WHAT THE TASK ASKS
Write the entries out again in full and unchanged, dropping every image.

DATA LISTING
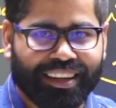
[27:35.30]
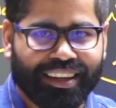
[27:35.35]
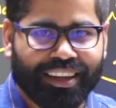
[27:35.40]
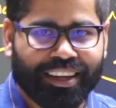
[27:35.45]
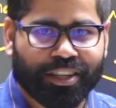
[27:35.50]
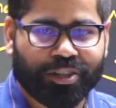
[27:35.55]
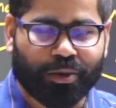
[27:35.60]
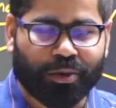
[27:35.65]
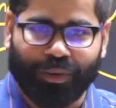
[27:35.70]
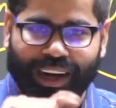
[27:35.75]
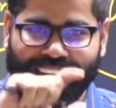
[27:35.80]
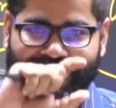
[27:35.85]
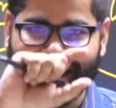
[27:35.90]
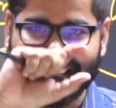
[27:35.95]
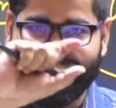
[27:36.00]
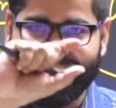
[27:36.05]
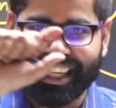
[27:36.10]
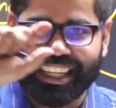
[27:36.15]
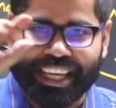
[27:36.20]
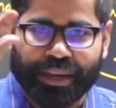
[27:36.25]
So while they
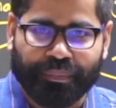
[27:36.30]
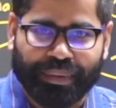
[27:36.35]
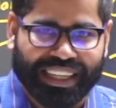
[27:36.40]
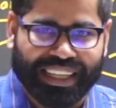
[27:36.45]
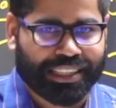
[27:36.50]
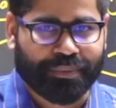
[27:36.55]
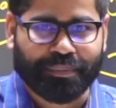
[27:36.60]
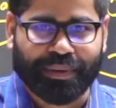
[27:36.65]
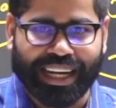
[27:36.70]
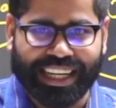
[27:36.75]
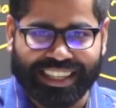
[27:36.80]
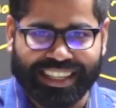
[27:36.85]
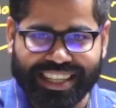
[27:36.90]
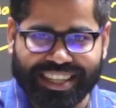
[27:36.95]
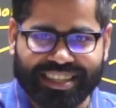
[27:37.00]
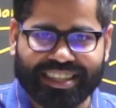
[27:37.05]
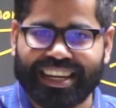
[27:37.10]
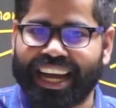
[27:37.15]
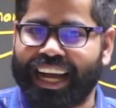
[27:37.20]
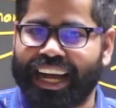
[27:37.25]
are keeping the prices
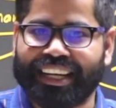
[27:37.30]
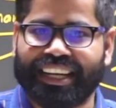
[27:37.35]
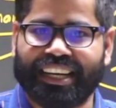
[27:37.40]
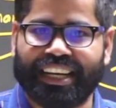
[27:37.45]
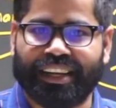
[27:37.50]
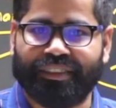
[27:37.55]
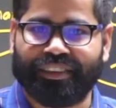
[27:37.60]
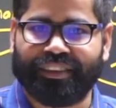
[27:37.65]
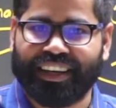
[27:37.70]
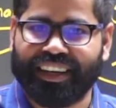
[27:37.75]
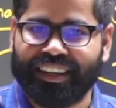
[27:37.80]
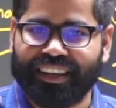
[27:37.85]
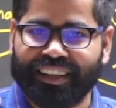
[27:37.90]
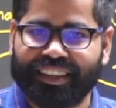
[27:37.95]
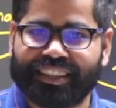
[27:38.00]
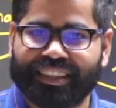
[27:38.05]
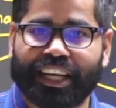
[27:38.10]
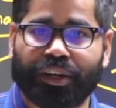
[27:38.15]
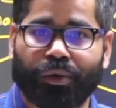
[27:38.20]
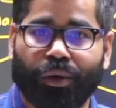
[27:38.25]
at higher level,
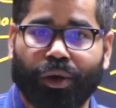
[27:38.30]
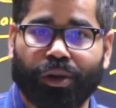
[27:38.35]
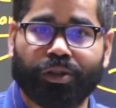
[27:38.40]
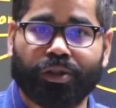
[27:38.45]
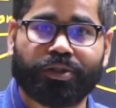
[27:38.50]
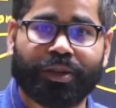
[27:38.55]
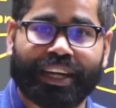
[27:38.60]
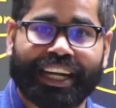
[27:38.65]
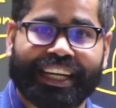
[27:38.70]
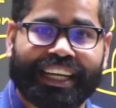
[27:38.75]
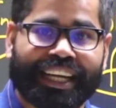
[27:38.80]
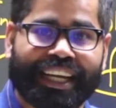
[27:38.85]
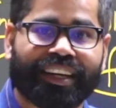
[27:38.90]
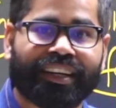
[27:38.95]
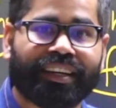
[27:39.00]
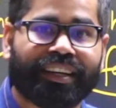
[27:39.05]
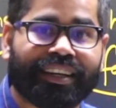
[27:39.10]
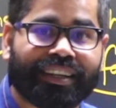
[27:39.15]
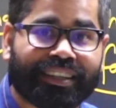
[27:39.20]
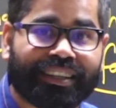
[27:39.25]
they are also
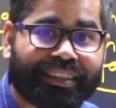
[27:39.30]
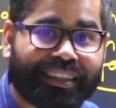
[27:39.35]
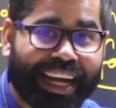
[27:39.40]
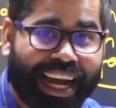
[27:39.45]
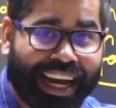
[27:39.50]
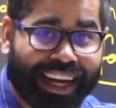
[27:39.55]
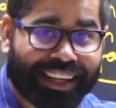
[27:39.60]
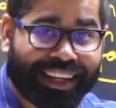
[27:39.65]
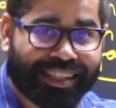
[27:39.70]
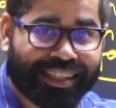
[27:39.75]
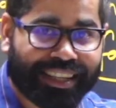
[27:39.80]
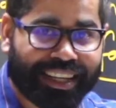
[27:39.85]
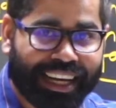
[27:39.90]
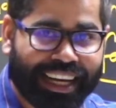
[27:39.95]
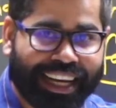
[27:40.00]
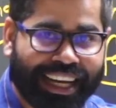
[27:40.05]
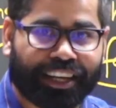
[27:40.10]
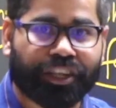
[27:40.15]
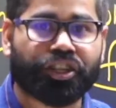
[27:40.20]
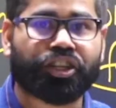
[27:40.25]
getting tax
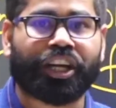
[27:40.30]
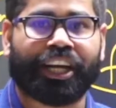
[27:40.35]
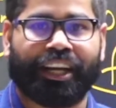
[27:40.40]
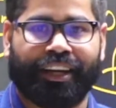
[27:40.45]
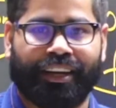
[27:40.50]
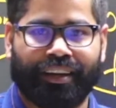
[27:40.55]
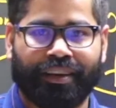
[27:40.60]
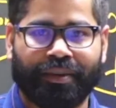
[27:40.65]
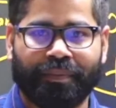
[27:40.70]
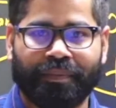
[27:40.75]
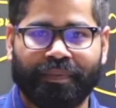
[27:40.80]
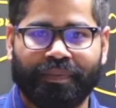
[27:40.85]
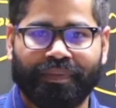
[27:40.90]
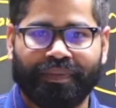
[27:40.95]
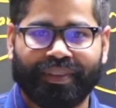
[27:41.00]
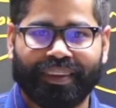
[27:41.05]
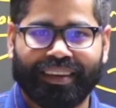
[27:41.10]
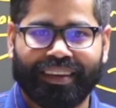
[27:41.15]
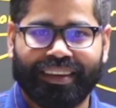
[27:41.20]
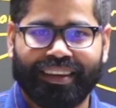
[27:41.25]
collection.
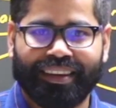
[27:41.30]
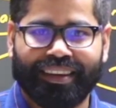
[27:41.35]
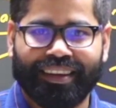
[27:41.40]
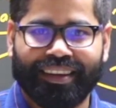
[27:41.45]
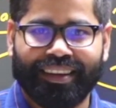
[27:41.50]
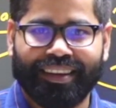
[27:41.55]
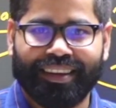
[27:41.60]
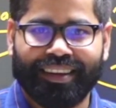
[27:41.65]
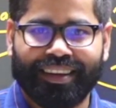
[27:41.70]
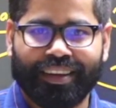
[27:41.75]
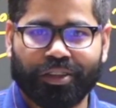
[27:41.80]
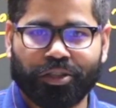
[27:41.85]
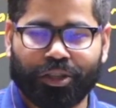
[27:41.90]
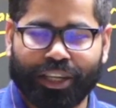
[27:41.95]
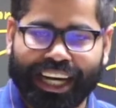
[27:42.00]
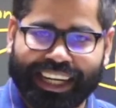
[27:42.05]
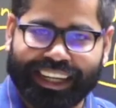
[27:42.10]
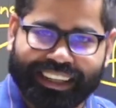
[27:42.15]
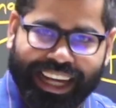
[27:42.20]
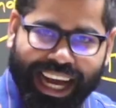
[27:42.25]
So
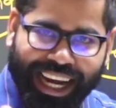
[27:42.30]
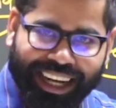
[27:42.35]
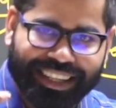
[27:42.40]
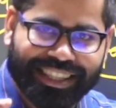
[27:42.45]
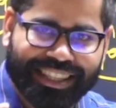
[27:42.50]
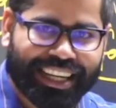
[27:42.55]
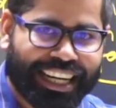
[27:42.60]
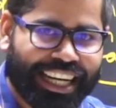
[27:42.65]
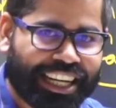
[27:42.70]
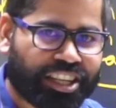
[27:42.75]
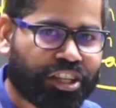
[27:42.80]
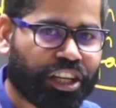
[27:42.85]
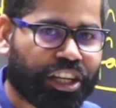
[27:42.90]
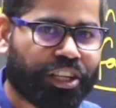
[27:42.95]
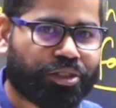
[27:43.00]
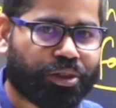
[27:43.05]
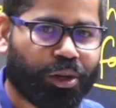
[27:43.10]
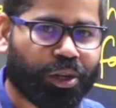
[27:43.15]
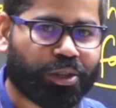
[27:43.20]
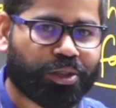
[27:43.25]
that tax collection is
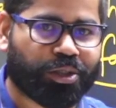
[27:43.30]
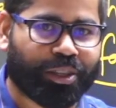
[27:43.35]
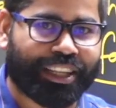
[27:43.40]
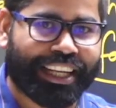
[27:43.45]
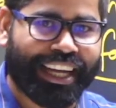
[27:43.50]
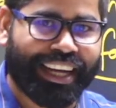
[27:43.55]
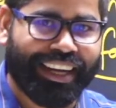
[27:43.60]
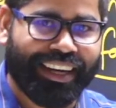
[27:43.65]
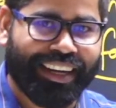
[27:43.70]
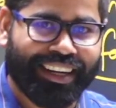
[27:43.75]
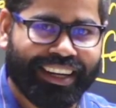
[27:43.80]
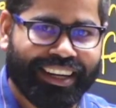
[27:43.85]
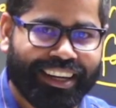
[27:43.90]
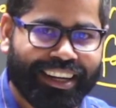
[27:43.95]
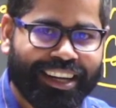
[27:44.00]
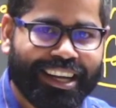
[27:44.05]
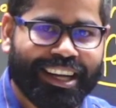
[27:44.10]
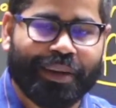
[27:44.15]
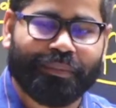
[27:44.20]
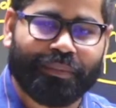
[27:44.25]
also there.
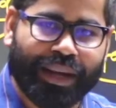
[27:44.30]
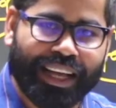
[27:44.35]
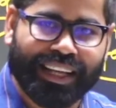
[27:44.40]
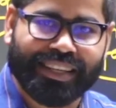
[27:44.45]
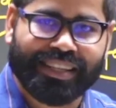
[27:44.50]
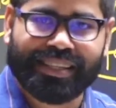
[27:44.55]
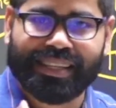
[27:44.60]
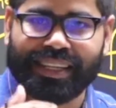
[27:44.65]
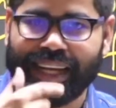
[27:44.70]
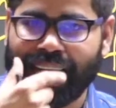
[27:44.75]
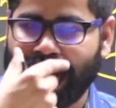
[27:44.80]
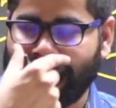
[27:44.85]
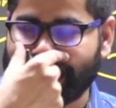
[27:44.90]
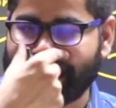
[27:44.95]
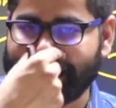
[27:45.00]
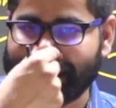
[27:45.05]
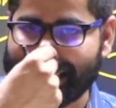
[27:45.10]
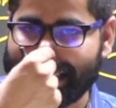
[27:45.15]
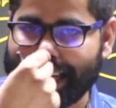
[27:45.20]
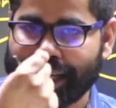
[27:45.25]
Plus at the
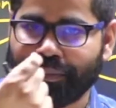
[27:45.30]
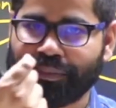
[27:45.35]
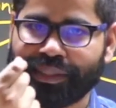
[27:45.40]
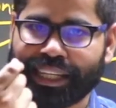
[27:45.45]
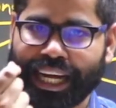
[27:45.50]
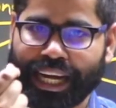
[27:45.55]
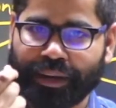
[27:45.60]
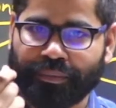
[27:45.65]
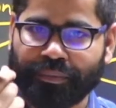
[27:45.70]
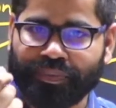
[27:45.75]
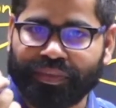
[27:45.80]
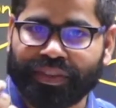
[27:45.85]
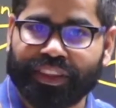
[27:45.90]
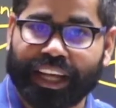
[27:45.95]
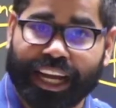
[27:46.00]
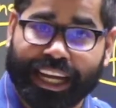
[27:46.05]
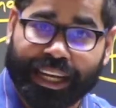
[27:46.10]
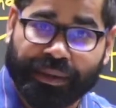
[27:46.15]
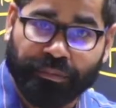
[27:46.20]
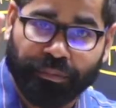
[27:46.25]
same time,
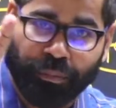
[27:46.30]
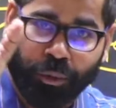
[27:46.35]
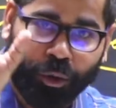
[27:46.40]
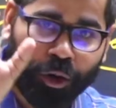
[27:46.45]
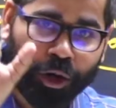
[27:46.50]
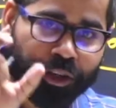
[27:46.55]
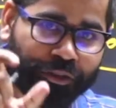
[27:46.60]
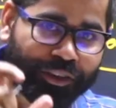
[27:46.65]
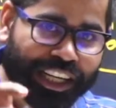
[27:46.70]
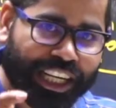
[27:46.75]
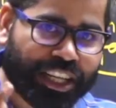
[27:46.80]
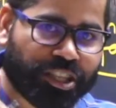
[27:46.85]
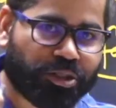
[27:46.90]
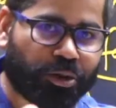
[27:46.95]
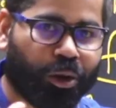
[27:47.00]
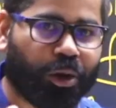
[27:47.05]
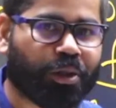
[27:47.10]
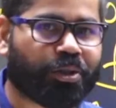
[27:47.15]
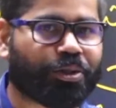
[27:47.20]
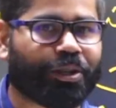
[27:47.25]
the import bill is
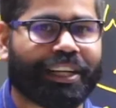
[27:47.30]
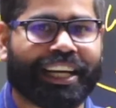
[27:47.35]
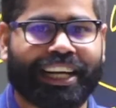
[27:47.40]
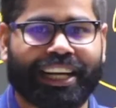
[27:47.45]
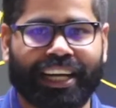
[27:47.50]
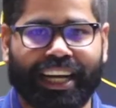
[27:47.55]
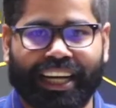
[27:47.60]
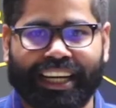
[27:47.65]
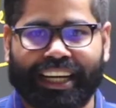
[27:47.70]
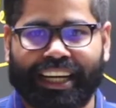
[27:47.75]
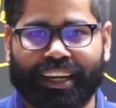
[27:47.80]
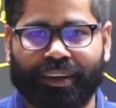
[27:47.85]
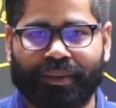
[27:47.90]
also declining.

EXERCISE RESPONSE
[27:35.30]
[27:35.35]
[27:35.40]
[27:35.45]
[27:35.50]
[27:35.55]
[27:35.60]
[27:35.65]
[27:35.70]
[27:35.75]
[27:35.80]
[27:35.85]
[27:35.90]
[27:35.95]
[27:36.00]
[27:36.05]
[27:36.10]
[27:36.15]
[27:36.20]
[27:36.25]
So while they
[27:36.30]
[27:36.35]
[27:36.40]
[27:36.45]
[27:36.50]
[27:36.55]
[27:36.60]
[27:36.65]
[27:36.70]
[27:36.75]
[27:36.80]
[27:36.85]
[27:36.90]
[27:36.95]
[27:37.00]
[27:37.05]
[27:37.10]
[27:37.15]
[27:37.20]
[27:37.25]
are keeping the prices
[27:37.30]
[27:37.35]
[27:37.40]
[27:37.45]
[27:37.50]
[27:37.55]
[27:37.60]
[27:37.65]
[27:37.70]
[27:37.75]
[27:37.80]
[27:37.85]
[27:37.90]
[27:37.95]
[27:38.00]
[27:38.05]
[27:38.10]
[27:38.15]
[27:38.20]
[27:38.25]
at higher level,
[27:38.30]
[27:38.35]
[27:38.40]
[27:38.45]
[27:38.50]
[27:38.55]
[27:38.60]
[27:38.65]
[27:38.70]
[27:38.75]
[27:38.80]
[27:38.85]
[27:38.90]
[27:38.95]
[27:39.00]
[27:39.05]
[27:39.10]
[27:39.15]
[27:39.20]
[27:39.25]
they are also
[27:39.30]
[27:39.35]
[27:39.40]
[27:39.45]
[27:39.50]
[27:39.55]
[27:39.60]
[27:39.65]
[27:39.70]
[27:39.75]
[27:39.80]
[27:39.85]
[27:39.90]
[27:39.95]
[27:40.00]
[27:40.05]
[27:40.10]
[27:40.15]
[27:40.20]
[27:40.25]
getting tax
[27:40.30]
[27:40.35]
[27:40.40]
[27:40.45]
[27:40.50]
[27:40.55]
[27:40.60]
[27:40.65]
[27:40.70]
[27:40.75]
[27:40.80]
[27:40.85]
[27:40.90]
[27:40.95]
[27:41.00]
[27:41.05]
[27:41.10]
[27:41.15]
[27:41.20]
[27:41.25]
collection.
[27:41.30]
[27:41.35]
[27:41.40]
[27:41.45]
[27:41.50]
[27:41.55]
[27:41.60]
[27:41.65]
[27:41.70]
[27:41.75]
[27:41.80]
[27:41.85]
[27:41.90]
[27:41.95]
[27:42.00]
[27:42.05]
[27:42.10]
[27:42.15]
[27:42.20]
[27:42.25]
So
[27:42.30]
[27:42.35]
[27:42.40]
[27:42.45]
[27:42.50]
[27:42.55]
[27:42.60]
[27:42.65]
[27:42.70]
[27:42.75]
[27:42.80]
[27:42.85]
[27:42.90]
[27:42.95]
[27:43.00]
[27:43.05]
[27:43.10]
[27:43.15]
[27:43.20]
[27:43.25]
that tax collection is
[27:43.30]
[27:43.35]
[27:43.40]
[27:43.45]
[27:43.50]
[27:43.55]
[27:43.60]
[27:43.65]
[27:43.70]
[27:43.75]
[27:43.80]
[27:43.85]
[27:43.90]
[27:43.95]
[27:44.00]
[27:44.05]
[27:44.10]
[27:44.15]
[27:44.20]
[27:44.25]
also there.
[27:44.30]
[27:44.35]
[27:44.40]
[27:44.45]
[27:44.50]
[27:44.55]
[27:44.60]
[27:44.65]
[27:44.70]
[27:44.75]
[27:44.80]
[27:44.85]
[27:44.90]
[27:44.95]
[27:45.00]
[27:45.05]
[27:45.10]
[27:45.15]
[27:45.20]
[27:45.25]
Plus at the
[27:45.30]
[27:45.35]
[27:45.40]
[27:45.45]
[27:45.50]
[27:45.55]
[27:45.60]
[27:45.65]
[27:45.70]
[27:45.75]
[27:45.80]
[27:45.85]
[27:45.90]
[27:45.95]
[27:46.00]
[27:46.05]
[27:46.10]
[27:46.15]
[27:46.20]
[27:46.25]
same time,
[27:46.30]
[27:46.35]
[27:46.40]
[27:46.45]
[27:46.50]
[27:46.55]
[27:46.60]
[27:46.65]
[27:46.70]
[27:46.75]
[27:46.80]
[27:46.85]
[27:46.90]
[27:46.95]
[27:47.00]
[27:47.05]
[27:47.10]
[27:47.15]
[27:47.20]
[27:47.25]
the import bill is
[27:47.30]
[27:47.35]
[27:47.40]
[27:47.45]
[27:47.50]
[27:47.55]
[27:47.60]
[27:47.65]
[27:47.70]
[27:47.75]
[27:47.80]
[27:47.85]
[27:47.90]
also declining.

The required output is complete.